Prices of Treasury coupon securities staged another impressive performance as the market showed unwavering strength into the teeth of record issuance by the Treasury. The market maintained its firm tone today despite a significant rebound yesterday.

Some of the same factors which influenced trading yesterday were at work again today.

Risk aversion seems to be the order of the day and week.

The equity market has taken a pretty significant tumble today and broken through all manner of chart support in the 1050 area on the S&P. It has been a long profitable run for some this year (not your author) as stocks struggled from the abyss and it looks now as though some will ring the register before year end. The aphorism that no one ever got fired for taking a profit still rings true.

I think the much maligned folks at Goldman Sachs added to the negative tone with a downward revision to the GDP forecast for Q3 which will be released tomorrow. I believed GS reduced the forecast to 2.7 percent from 3.0 percent which I guess makes us vulnerable to an uptrade if it does print 3.0.

As an aside, participants will scour through the entrails of the Q3 GDP release to see what, if any, light it sheds on Q4. It will be interesting to see how much inventory rebuild added, as well as to what extent the one-time rush of cash for clunkers provided a boost.

As I noted in previous posts the corporate bond market has turned softer and for the first time in awhile has experienced generic spread widening.

Risk aversion is also evident in the behavior of the US dollar, which continues to strengthen versus the Euro.

I failed to mention that weak existing home sales data gave the bond bulls courage as the weak confidence number did yesterday.

Late in the day I have heard of dealer selling and hot money selling the belly of the curve. The backdrop is fine but it will be difficult to stage an unrestrained march to lower yields with the 7 year note auction impending tomorrow.

There is more supply on the horizon next week as the Treasury will proclaim the details of the November refunding on Wednesday. I spoke with an economist friend and that triumvirate of issuance will bring about $40 billion 3 year notes, an incredible $24 billion 10 year notes and a nice chunk of Long Bonds with about $16 billion in that bucket.

The yield on the 2 year note slipped 4 basis points to 0.94 percent. The yield on the 3 year note dropped 4 basis point also, to 1.45 percent. The yield on the 5 year note and the 7 year note and the 10 year note dropped 4 basis points to 2.33 percent, 2.99 percent, and 3.41 percent respectively. The yield on the Long Bond slipped 2 basis points to 4.25 percent.

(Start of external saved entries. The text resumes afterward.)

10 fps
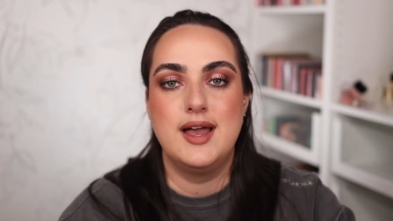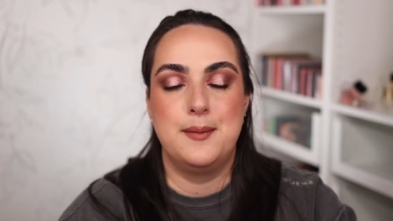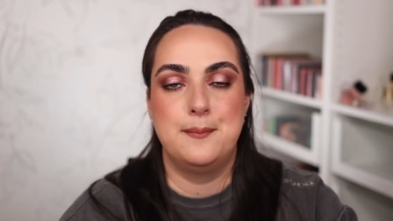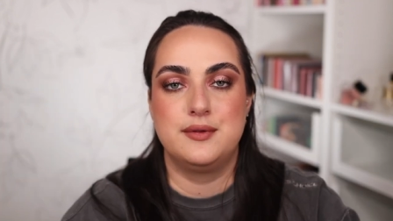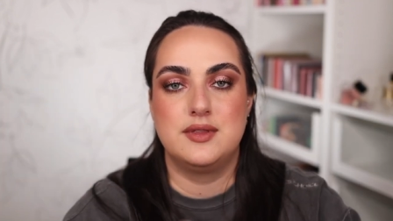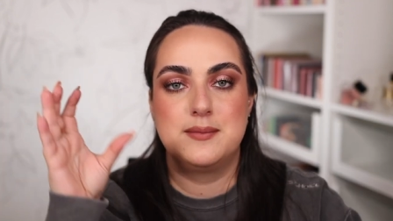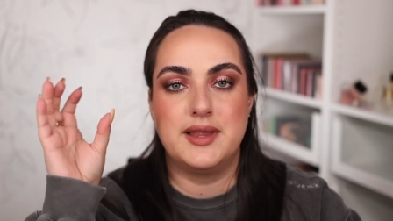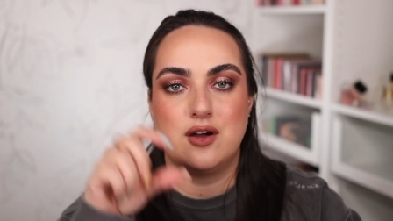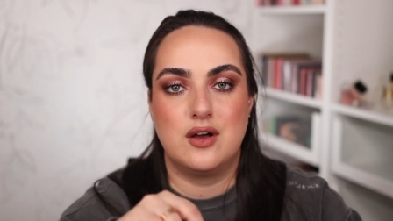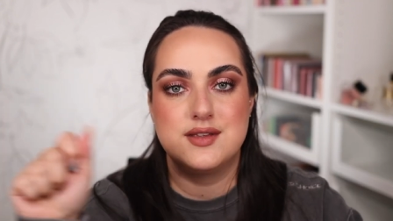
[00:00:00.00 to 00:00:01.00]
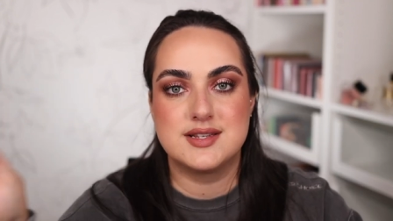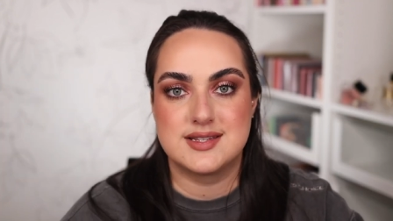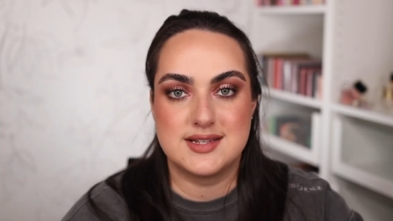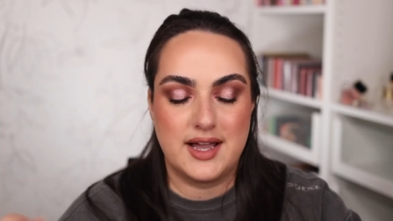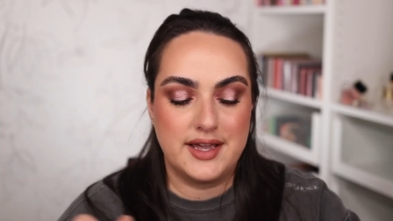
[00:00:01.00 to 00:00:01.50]
and put them like on the
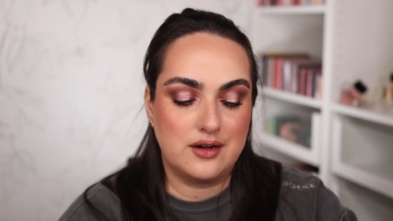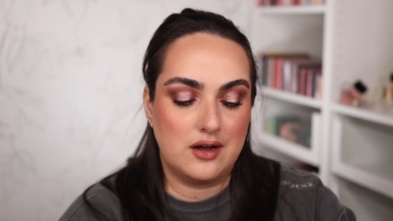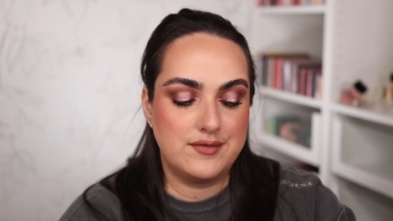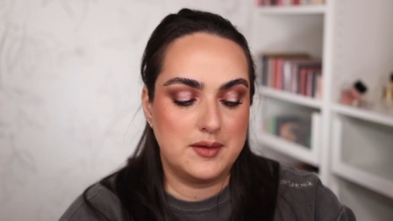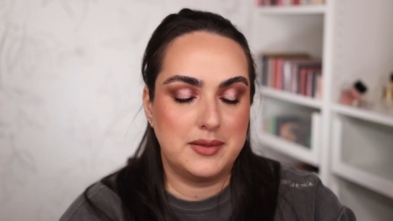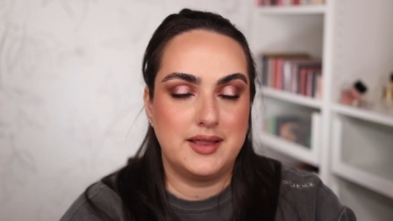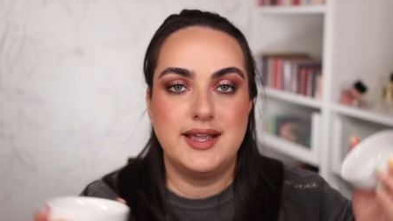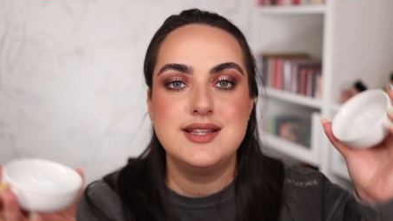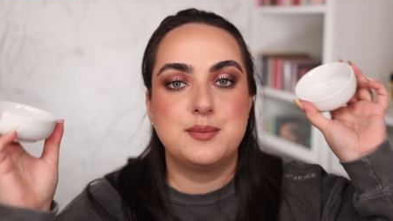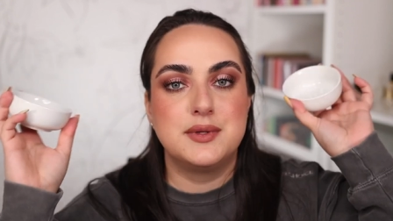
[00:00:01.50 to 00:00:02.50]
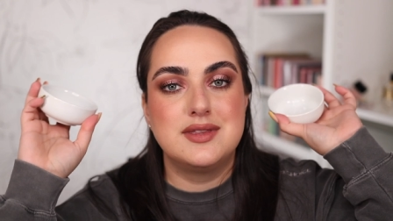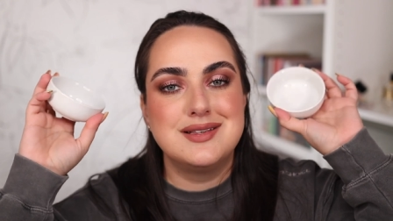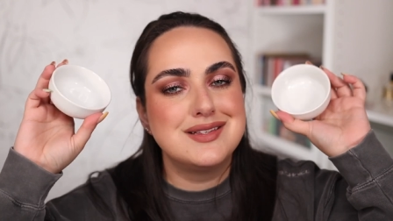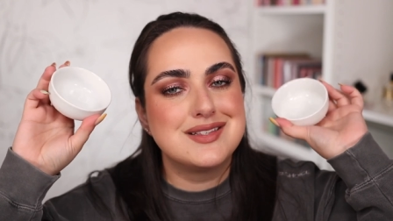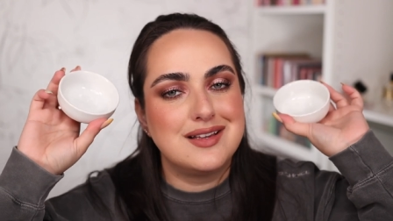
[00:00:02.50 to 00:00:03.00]
side of the plate, but
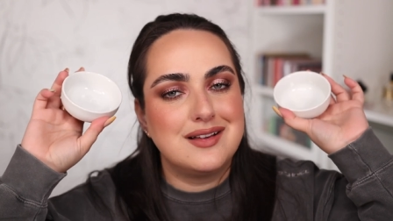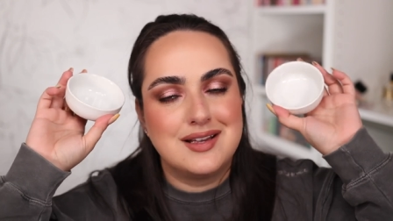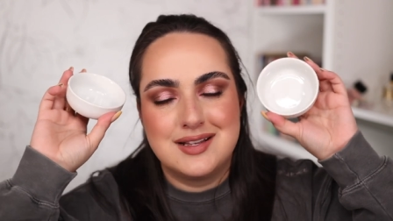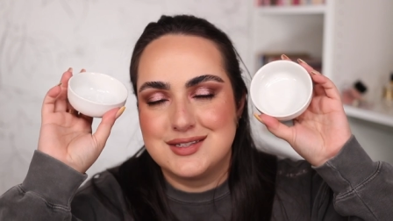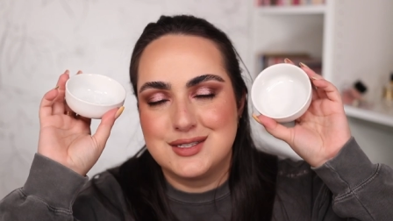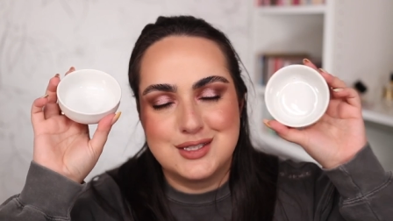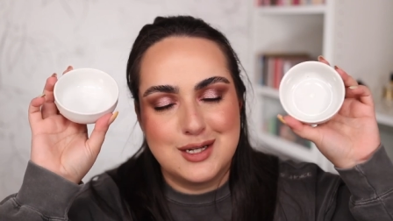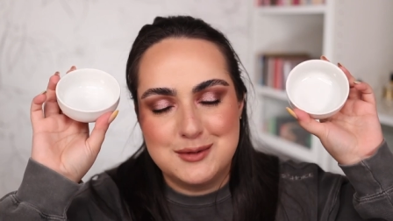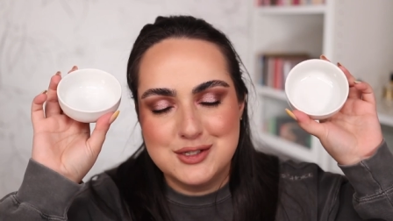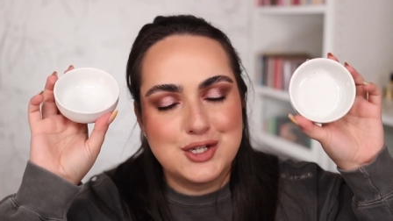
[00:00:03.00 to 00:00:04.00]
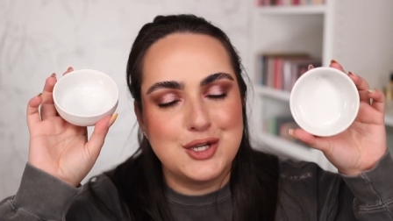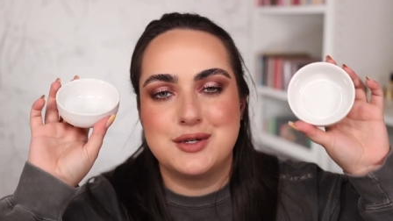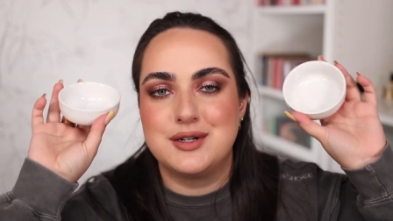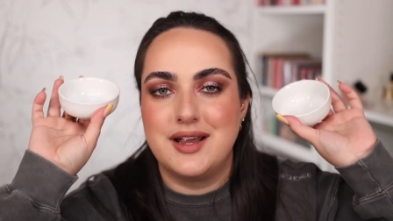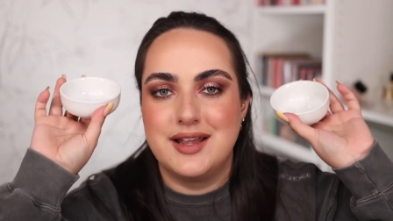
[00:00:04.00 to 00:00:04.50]
this is so, much
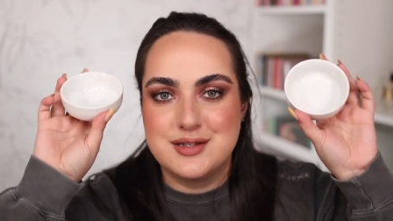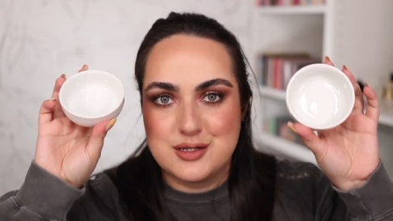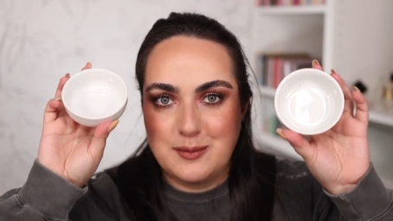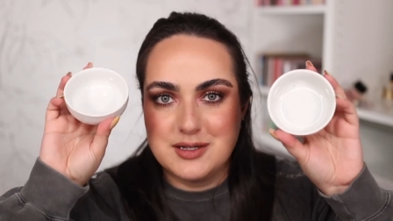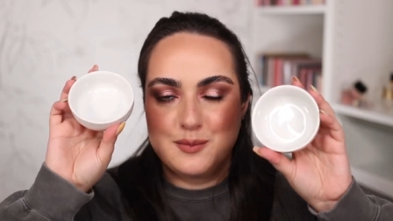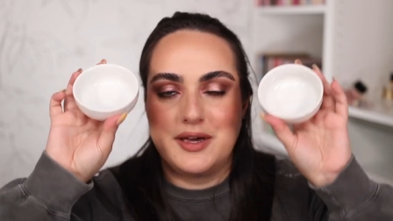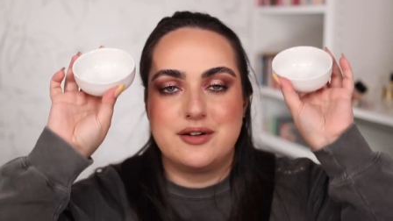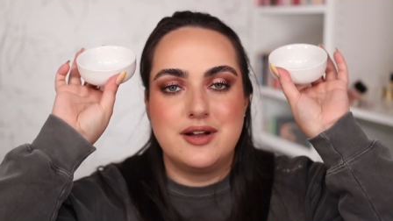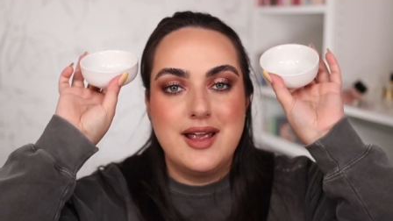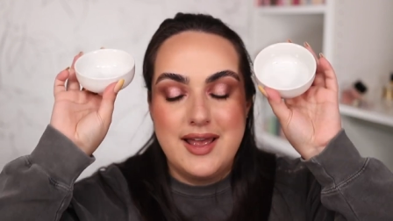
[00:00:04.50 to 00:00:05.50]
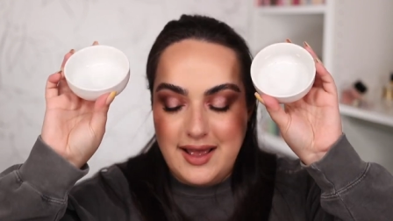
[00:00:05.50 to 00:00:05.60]
cuter and so much better.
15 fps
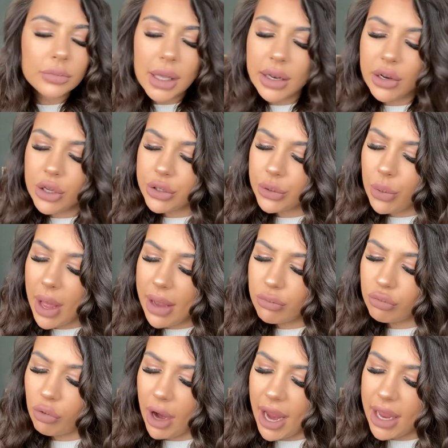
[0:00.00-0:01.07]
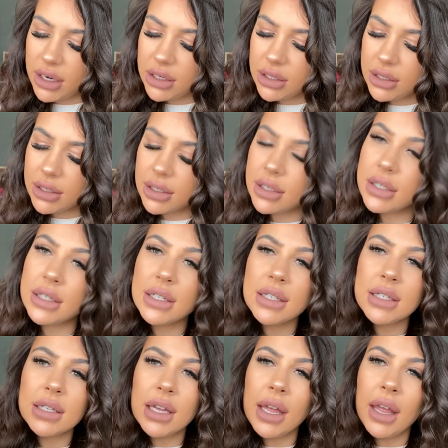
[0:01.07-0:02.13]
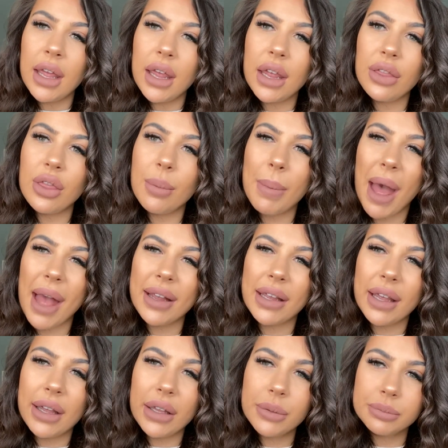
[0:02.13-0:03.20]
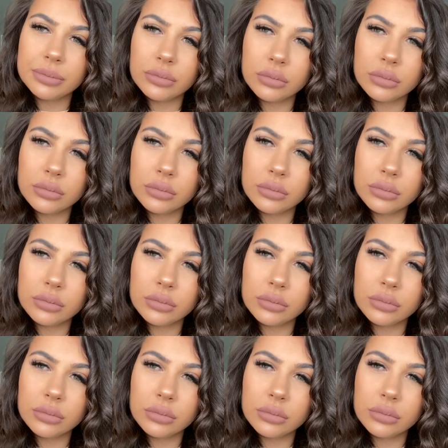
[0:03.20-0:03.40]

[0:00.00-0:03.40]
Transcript: it looks quite red in the packet,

The 2 year/5 year /30 year spread is 53 basis points. If I bring the new 5 year into the mix it is around 47 basis points.

The 10 year/30 year spread is 84 basis points.

The 2 year/10 year spread is 247 basis points.

Tomorrow is the 80th anniversary of the 1929 crash.

And for denizens and habitues of the grassy knoll section of the bond market, the Federal Reserve will finish its purchase of $300 billion Treasuries tomorrow. On the afternoon on which they announced it back in March, the 10 year note rallied 50 basis points from the mid 2.90s to the mid 2.40s.

The 10 year is trading at 3.40 percent today. How shall we judge the Federal Reserve on this one?